And then that zero trust approach, it kind of fits into that, right?
Because with zero trust, it's really evaluating trust for each transaction.
So in the case of just the true ABAC, it's just doing it
to say, hey, do you have access and are you authorized to do this? I think the zero trust
approach takes it up another level and says, do you have access to do this? Can you see this file?
But then does this seem normal or does this seem suspicious that constant evaluation, remediation,
or not remediation, but constant
mediation to say, yeah, this person has access. This seems like it really is the legitimate person
and they do have access to this file. So we're going to allow the read to happen.
But in the zero trust approach, in the context of everything else, you might say, well,
this seems suspicious because it's not a normal time of day for this person to be accessing this
data or they're
accessing an excessive amount of data. So maybe we want to alert the security operations center
to investigate this and observe what's going on. Or even further, if we're more concerned,
maybe we want to block that activity until it can be investigated.
So from a zero trust perspective, it's more than just logins and credentials and things of that nature.
You're now starting to get into modus operandi.

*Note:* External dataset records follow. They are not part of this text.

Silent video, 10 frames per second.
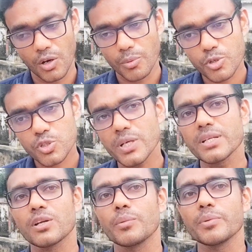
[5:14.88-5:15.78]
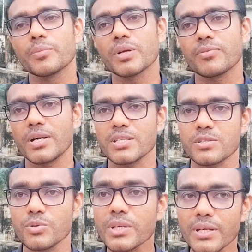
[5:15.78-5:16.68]
অবশ্যই এটি নভেম্বরের
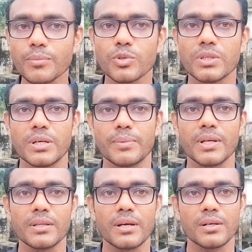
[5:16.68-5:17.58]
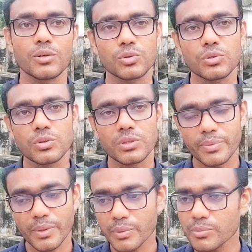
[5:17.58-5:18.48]
ফার্স্ট উইকের মধ্যে আমরা ধান কর্তন করতে
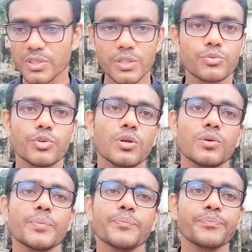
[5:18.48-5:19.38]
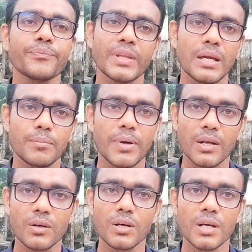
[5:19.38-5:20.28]
পারবো এবং যেহেতু ফলন
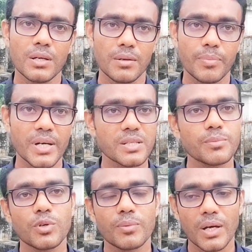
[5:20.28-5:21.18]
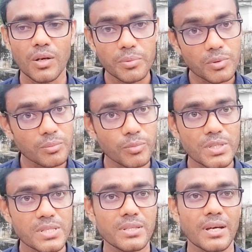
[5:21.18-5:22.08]
ভালো বাজার মূল্য ভালো এবং
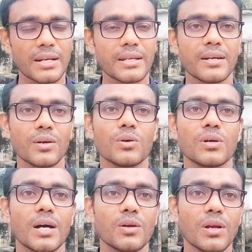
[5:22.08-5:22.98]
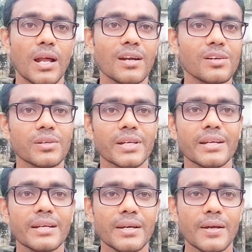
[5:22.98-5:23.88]
বলেছি ধানের রং গাঢ় লাল
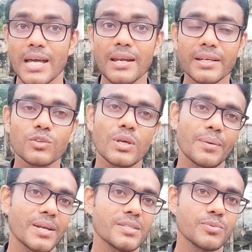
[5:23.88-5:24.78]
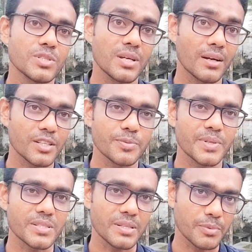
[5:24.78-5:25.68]
রঙের চাইলে কিন্তু অ্যামালেজ বলেছে আঠাশ
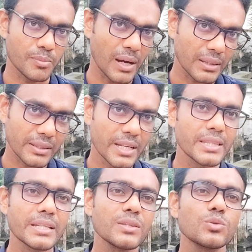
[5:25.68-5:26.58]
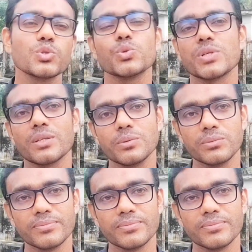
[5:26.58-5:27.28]
পার্সেন্ট এবং ভাত খেতে কিন্তু সুস্বাদু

How are people or how are applications actually referencing the data?
Is this something that's normal or abnormal?
And then what should we do about it?
Exactly right.
Yeah.
It's that kind of what's normal, what's not normal and observing that and learning that and then responding to that. And, and I think that's, that's the big, that's the real big difference.
And that's the zero trust approach to things. And that's not traditionally what we've seen in
network attached storage. Traditionally, what you're seeing is somebody gets to read,
write privileges to a folder. They have privileges to do anything they want to read and write files
that folder until somebody goes in and removes their credentials at some point. Right, right, right. So how does a storage system learn what's normal
and what's abnormal in a stored environment? Is this something that's done offline or is this
something that's done in real time at the system, at the customer's environment or both?
So it's a little bit of both. So some types of behaviors are kind of,
can be determined right away and can be done without really, it can be, the models can be trained and learned ahead of time and then deployed to the system. So we can also look for things like the use of admin credentials. We know right away if, you know, an admin credentials being used, which is a potential threat that, hey, it's an admin credential just because of the way we interact with AD or LDAP, we know that's a privileged user. So we can alert on that and take actions based on that.
We also know when you're starting to overwrite files,
that's a behavior that's different
than what traditional applications and users do.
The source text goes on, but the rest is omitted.